How do you like the North MB area as compared to the location of South Beach, and especially the Murrell's Inlet and pawley island areas?


----------



## Redterpos3 (Jan 10, 2014)

*Market Common*

We went to Market Common today.  Very nicely laid out, trying to be a nice little "city" with blocks laid out.  Ate at the DP wine and tapas bar, very nice, pricey but nice.  

We toured 3 campgrounds as we have an RV also, and were very close to these on the south end.  

Never stayed on the south end, but do really like it.  Found a Food Lion even closer by going south, rather than north.  Need to explore more south!!!  the more I learn about South Myrtle Beach the more I am liking it!!  I've always only staying on the north end.  I will need to explore more here!!


----------



## Sandy (Jan 10, 2014)

Thanks for your impressions.
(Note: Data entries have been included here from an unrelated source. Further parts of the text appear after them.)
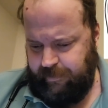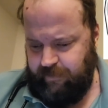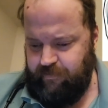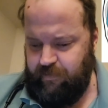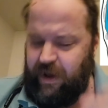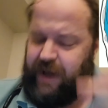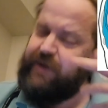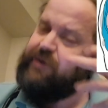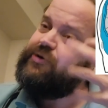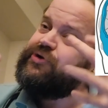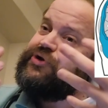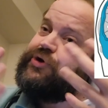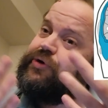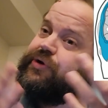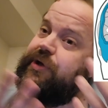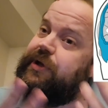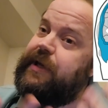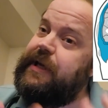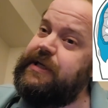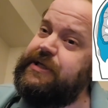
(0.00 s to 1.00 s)

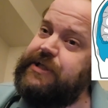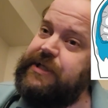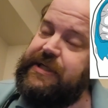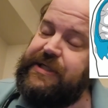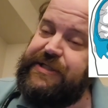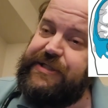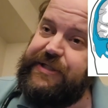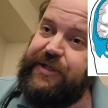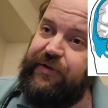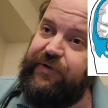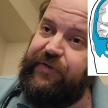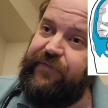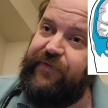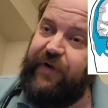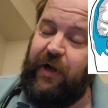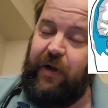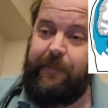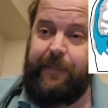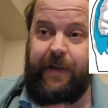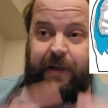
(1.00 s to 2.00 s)
Microcirculation is still
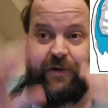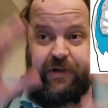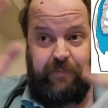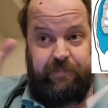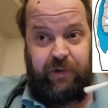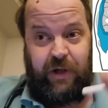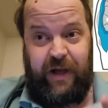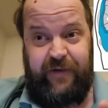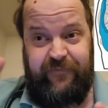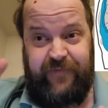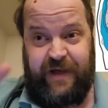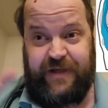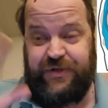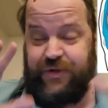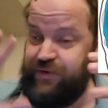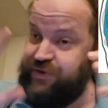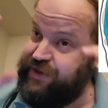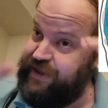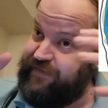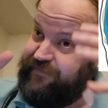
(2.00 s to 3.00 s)
developing. The blood
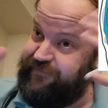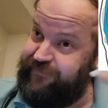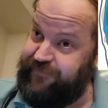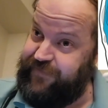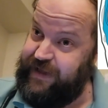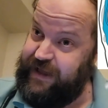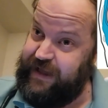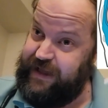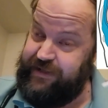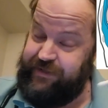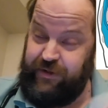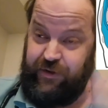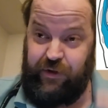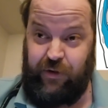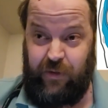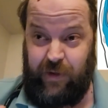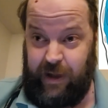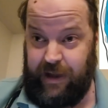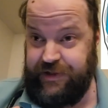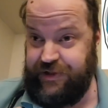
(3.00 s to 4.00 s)
vessels that feed the
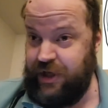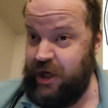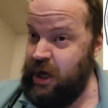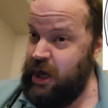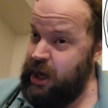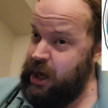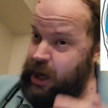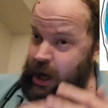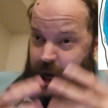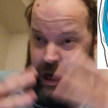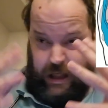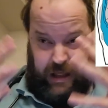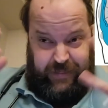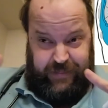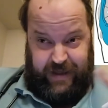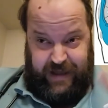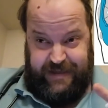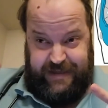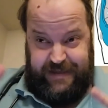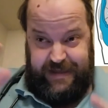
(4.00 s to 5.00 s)
neurons,
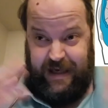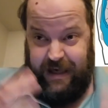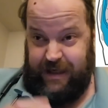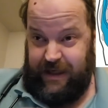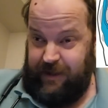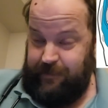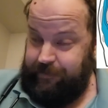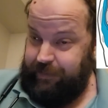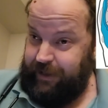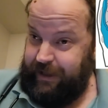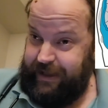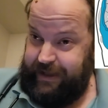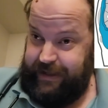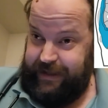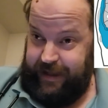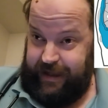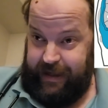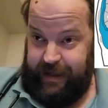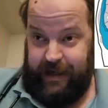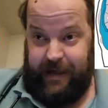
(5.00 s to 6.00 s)
that's not complete
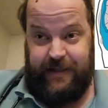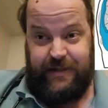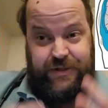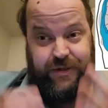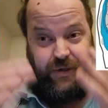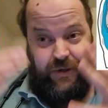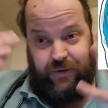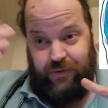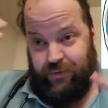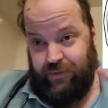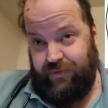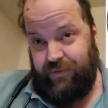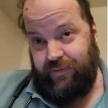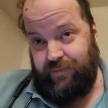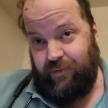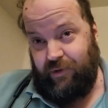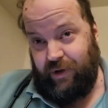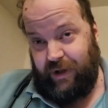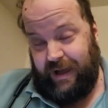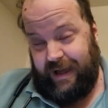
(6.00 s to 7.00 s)
yet. And so you're
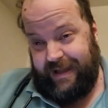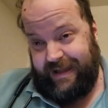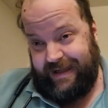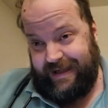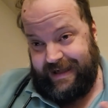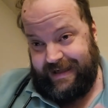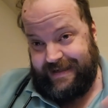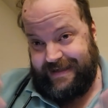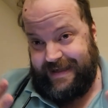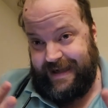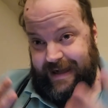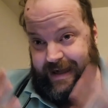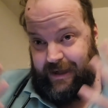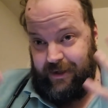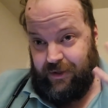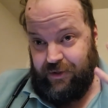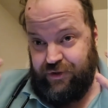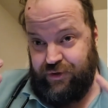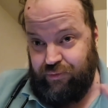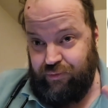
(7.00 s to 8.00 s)
more likely to get
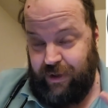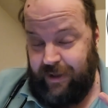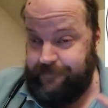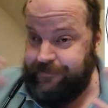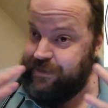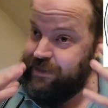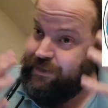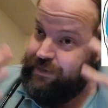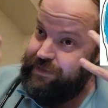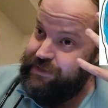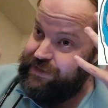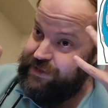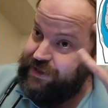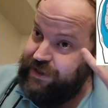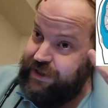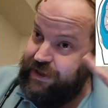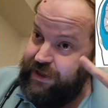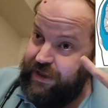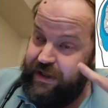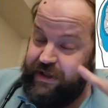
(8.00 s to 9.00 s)
tears, ruptures,
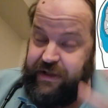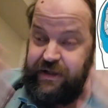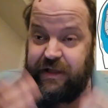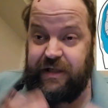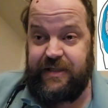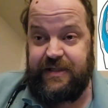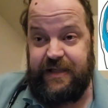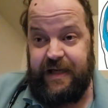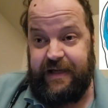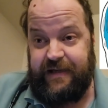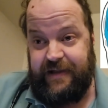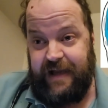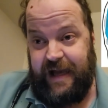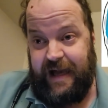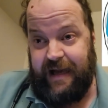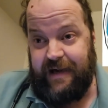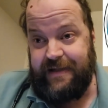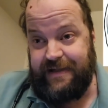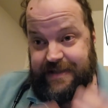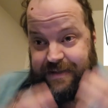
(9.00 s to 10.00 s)
things like
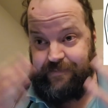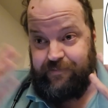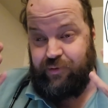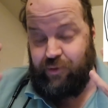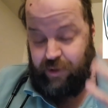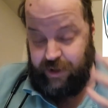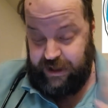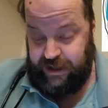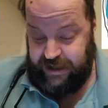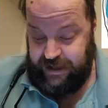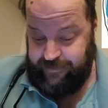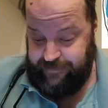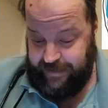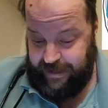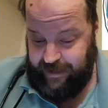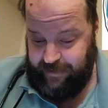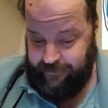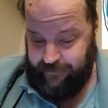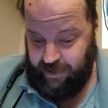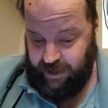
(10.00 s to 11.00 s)
that. It's important to keep
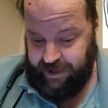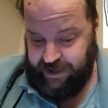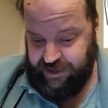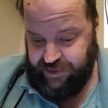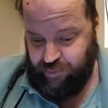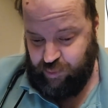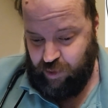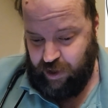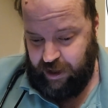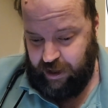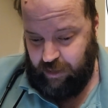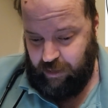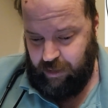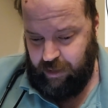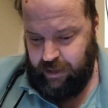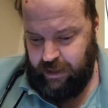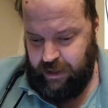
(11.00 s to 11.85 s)
that in mind as well.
I have only been to MB a few times and recently enjoyed southbeach resort as a new owner in the holiday inn club vacations club. 

We have stayed in surfside before through RCI exchanges, but now with HICV we will try to make South Beach our regular home.  This is why I asked about the northern end of MB. We haven't spent much time there and prefer the southern end extending into surfside, Georgetown, pawley island and especially murrells inlet.


----------



## Redterpos3 (Jan 11, 2014)

Bucky said:


> Hope things worked out for you.



Update on frozen pipes.  My son was able to remove some insulation which allowed the warmer air in the basement to make it to the pipe.  Water flowing with no breaks    Yay!!  I'll need to check it out when I get back, but so far so good.  Glad he was able to get it thawed out.


----------



## Redterpos3 (Jan 11, 2014)

*Final impressions on HIVC South Beach*

Wife and I are getting ready to bug out early in the AM, wife wants to be home for the golden globes.  

This is a nice resort, in a nice spot, with its own beach access across the road with a pool and whirlpool.  It has a 40 person jacuzzi which is very inviting, and several pools.  Our 2 bedrooms each had king beds.  

Very similar to the Orange Lake property (holiday inn also) wewere at near Orlando last year this time.  This week is a very slow week in Myrtle Beach, many of the restaurants that are usually open do seem to take this week off, many getting back in gear mid-February.  But Myrtle Beach is still a full year area, though, which is what I like about it.  We were looking for a quiet getaway, with a few options, and that is just what we had this week. Perfect for us, relaxation, reading, good dining, a couple of movies, and a little bit of beach.


----------



## weasey31 (Aug 4, 2014)

*************HICV LIARS, CHEATERS, TRICKERY, DECEPTIVE MARKETING MATERIAL****************************************** *****

We went to a Holiday Inn Club TS presentation on 8/12/2013 @ 9:00am 
Met with Nick Santos, Salesman, for HICV timeshare presentation at the South Beach Resort, Myrtle Beach, SC. Nick offered us a Point-based timeshare of 71,000 points for $9,000 to be used on Even years only. He showed us some presentation material. This consisted of a laminated chart with rows and columns showing the point values for resort bookings at quarterly month intervals. Also a catalog showing all the resorts available to us to use. He explained how the timeshare worked and the network resorts, RCI and IHG, could be rented for as low as 4,500 points per week (shown on the chart). He also believed the other resorts were pet friendly. We asked if we would get the Point chart and catalog in the mail. He said,”yes”. This sounded like a deal to us. Four hours later we signed a contract in front of Cathy, Quality Assurance Officer. We were given a member reference card showing our member id number. She told us we had 10 days to cancel. Nick or Cathy never mentioned any Exchange Fee’s that occur when moving points from HICV to RCI or IHG. It was not mentioned when signing the contract.
9/16/2013
Wrote cancellation letter and sent three copies thru certified mail on this day to HICV Orange Lake.
9/28/2013
I called Rodney back but got an answering machine. Rodney called back half hour later and we had a long discussion demanding they cancel our contract. We informed him our salesman, Nick sold us a lemon and we couldn't use the timeshare based on the point value of 71,000pts every other year. He only offered to sell us more points but we were not interested. We demanded he cancel our contract or contact someone that could. He kept diverting the conversation away from our intended point. He could not cancel the timeshare. We refused anything offers he made. 

Its been a year long battle with HICV to get out of contract. After hiring lawyer and mediations, the HICV headquarters refused and said if was buyers remorse. Fighting my fight in civil court against them in the next month. 

Scott
Scranton, PA


----------



## weasey31 (Aug 4, 2014)

Do you have ownership at the resort?  
We bought one last year 8.2013.


----------



## weasey31 (Aug 4, 2014)

More people from PA!!  Do you have ownership there?


----------



## weasey31 (Aug 4, 2014)

Redterpos3 said:


> Dw and I are heading to Myrtle Beach at the Holiday Inn South Beach tomorrow morning from PA.  Any tips?



Do you have a TS there?


----------